Un fenomeno rarissimo
Nonostante la spettacolarità del risultato, gli scienziati sottolineano che si tratta di eventi estremamente rari. Su quasi ventimila individui analizzati, soltanto due hanno mostrato un collegamento diretto tra le due aree di riproduzione. Questo suggerisce che tali viaggi siano probabilmente eccezioni, forse compiute una sola volta nella vita di una balena, piuttosto che comportamenti regolari.
Perché queste migrazioni sono importanti
Al di là del record, la scoperta ha un grande valore scientifico. Secondo i ricercatori, questi spostamenti possono favorire la diversità genetica, permettendo l’incontro tra popolazioni che normalmente rimangono separate.
Non solo: le megattere sono note per i loro complessi canti, che si diffondono all’interno dei gruppi. Un individuo che si sposta tra oceani diversi potrebbe contribuire a trasmettere nuove “melodie” da una popolazione all’altra, in un processo simile alla diffusione culturale.
Nuove domande per la scienza
Rimane ancora da capire cosa spinga questi animali a intraprendere viaggi così estremi. Tra le ipotesi avanzate ci sono i cambiamenti ambientali, la disponibilità di cibo, le variazioni climatiche o semplicemente deviazioni occasionali dalle rotte tradizionali.
Le megattere sono già note per compiere migrazioni stagionali lunghissime tra aree di alimentazione e di riproduzione, ma collegamenti diretti tra due siti riproduttivi così distanti non erano mai stati documentati prima.

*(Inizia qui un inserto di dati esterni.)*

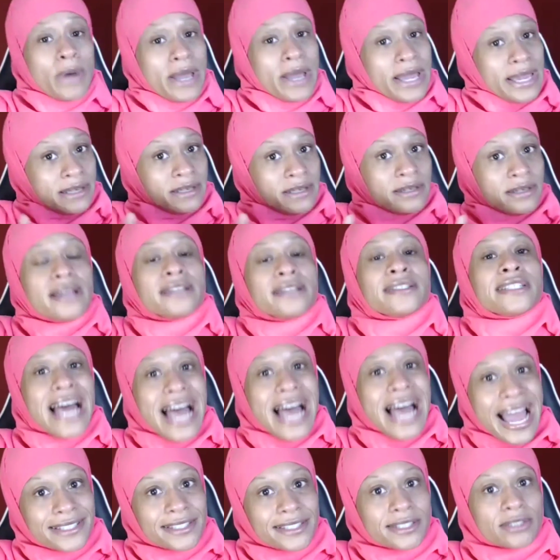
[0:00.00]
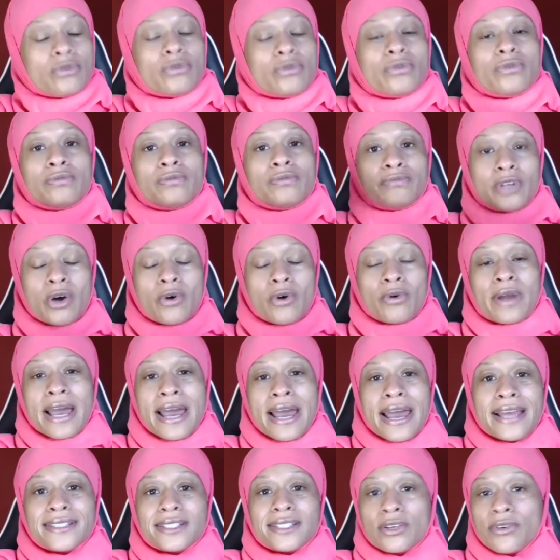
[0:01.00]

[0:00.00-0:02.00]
the way in, into high school. Okay.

Una scoperta che cambia prospettiva
Questa ricerca rappresenta una svolta nella comprensione dei movimenti delle megattere e, più in generale, degli ecosistemi oceanici. Dimostra che gli oceani sono più connessi di quanto si pensasse e che anche specie considerate “fedeli” a specifiche rotte possono, in rari casi, attraversare intere porzioni di pianeta.
Allo stesso tempo, mette in evidenza l’importanza della collaborazione internazionale e della raccolta di dati nel lungo periodo: senza decenni di osservazioni e il contributo di migliaia di persone, questo viaggio non sarebbe mai stato scoperto.